--- Task to carry out ---
The entries below are to be written out exactly, with no images included.

--- Data under study ---

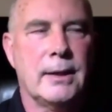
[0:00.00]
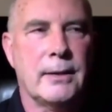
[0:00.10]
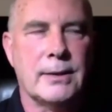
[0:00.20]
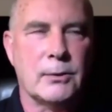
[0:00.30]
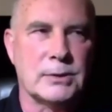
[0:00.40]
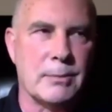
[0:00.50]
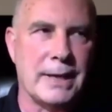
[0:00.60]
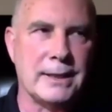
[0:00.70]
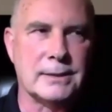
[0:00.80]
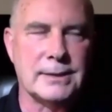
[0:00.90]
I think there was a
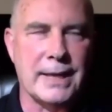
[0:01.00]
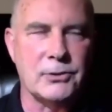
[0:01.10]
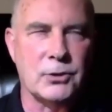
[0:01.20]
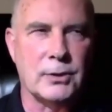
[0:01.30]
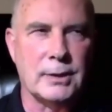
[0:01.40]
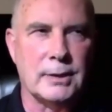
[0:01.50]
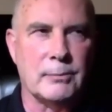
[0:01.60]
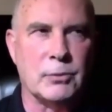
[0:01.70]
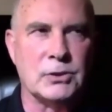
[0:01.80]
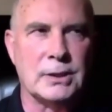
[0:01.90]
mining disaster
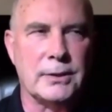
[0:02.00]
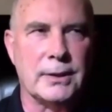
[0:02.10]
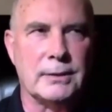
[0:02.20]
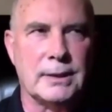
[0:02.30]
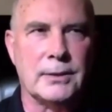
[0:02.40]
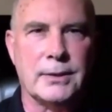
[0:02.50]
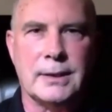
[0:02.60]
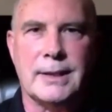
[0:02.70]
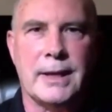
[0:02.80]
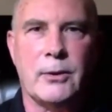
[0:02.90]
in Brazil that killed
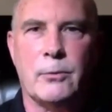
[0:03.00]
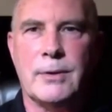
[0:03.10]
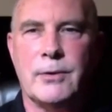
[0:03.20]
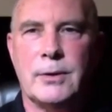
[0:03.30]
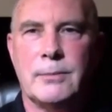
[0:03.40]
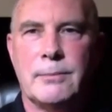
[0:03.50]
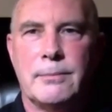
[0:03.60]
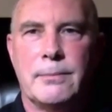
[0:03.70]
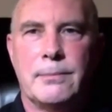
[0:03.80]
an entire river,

--- Task output ---
[0:00.00]
[0:00.10]
[0:00.20]
[0:00.30]
[0:00.40]
[0:00.50]
[0:00.60]
[0:00.70]
[0:00.80]
[0:00.90]
I think there was a
[0:01.00]
[0:01.10]
[0:01.20]
[0:01.30]
[0:01.40]
[0:01.50]
[0:01.60]
[0:01.70]
[0:01.80]
[0:01.90]
mining disaster
[0:02.00]
[0:02.10]
[0:02.20]
[0:02.30]
[0:02.40]
[0:02.50]
[0:02.60]
[0:02.70]
[0:02.80]
[0:02.90]
in Brazil that killed
[0:03.00]
[0:03.10]
[0:03.20]
[0:03.30]
[0:03.40]
[0:03.50]
[0:03.60]
[0:03.70]
[0:03.80]
an entire river,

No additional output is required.